Data extracts:
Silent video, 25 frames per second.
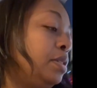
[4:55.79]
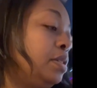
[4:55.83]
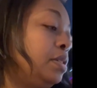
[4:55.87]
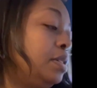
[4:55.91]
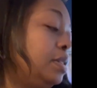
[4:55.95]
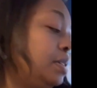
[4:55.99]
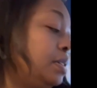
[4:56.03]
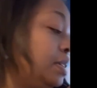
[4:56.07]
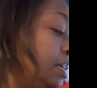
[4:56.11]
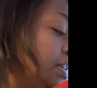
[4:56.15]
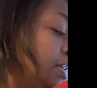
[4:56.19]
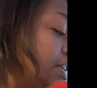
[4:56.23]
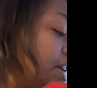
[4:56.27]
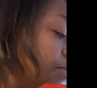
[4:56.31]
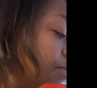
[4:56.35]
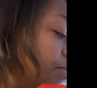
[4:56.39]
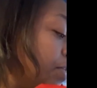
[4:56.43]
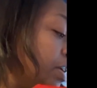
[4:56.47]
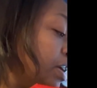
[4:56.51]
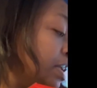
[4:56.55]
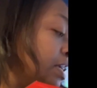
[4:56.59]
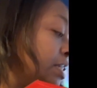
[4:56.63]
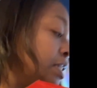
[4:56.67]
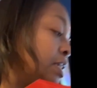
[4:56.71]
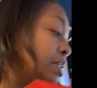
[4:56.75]
to sit down.
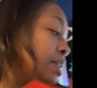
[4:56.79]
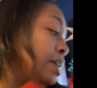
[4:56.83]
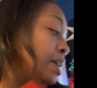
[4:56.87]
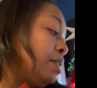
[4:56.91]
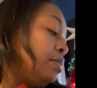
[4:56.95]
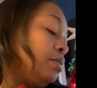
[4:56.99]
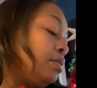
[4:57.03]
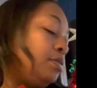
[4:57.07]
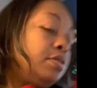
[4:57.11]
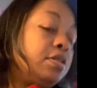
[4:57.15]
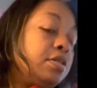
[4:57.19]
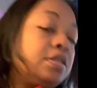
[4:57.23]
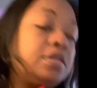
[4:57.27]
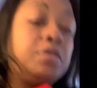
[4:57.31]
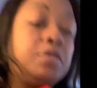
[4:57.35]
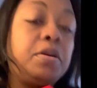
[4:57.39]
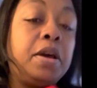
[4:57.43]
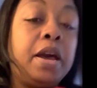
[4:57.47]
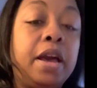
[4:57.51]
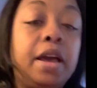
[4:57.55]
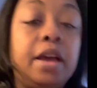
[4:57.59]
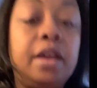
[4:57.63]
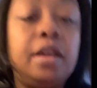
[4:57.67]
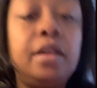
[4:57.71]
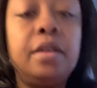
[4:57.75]
We're gonna sit down and do this,
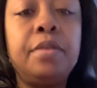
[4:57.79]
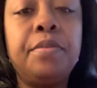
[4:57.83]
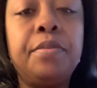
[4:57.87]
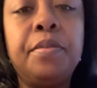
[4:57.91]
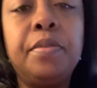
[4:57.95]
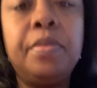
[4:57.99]
okay?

What to produce: If a record holds a picture, drop the picture and reproduce everything else exactly.

Exercise result:
Silent video, 25 frames per second.
[4:55.79]
[4:55.83]
[4:55.87]
[4:55.91]
[4:55.95]
[4:55.99]
[4:56.03]
[4:56.07]
[4:56.11]
[4:56.15]
[4:56.19]
[4:56.23]
[4:56.27]
[4:56.31]
[4:56.35]
[4:56.39]
[4:56.43]
[4:56.47]
[4:56.51]
[4:56.55]
[4:56.59]
[4:56.63]
[4:56.67]
[4:56.71]
[4:56.75]
to sit down.
[4:56.79]
[4:56.83]
[4:56.87]
[4:56.91]
[4:56.95]
[4:56.99]
[4:57.03]
[4:57.07]
[4:57.11]
[4:57.15]
[4:57.19]
[4:57.23]
[4:57.27]
[4:57.31]
[4:57.35]
[4:57.39]
[4:57.43]
[4:57.47]
[4:57.51]
[4:57.55]
[4:57.59]
[4:57.63]
[4:57.67]
[4:57.71]
[4:57.75]
We're gonna sit down and do this,
[4:57.79]
[4:57.83]
[4:57.87]
[4:57.91]
[4:57.95]
[4:57.99]
okay?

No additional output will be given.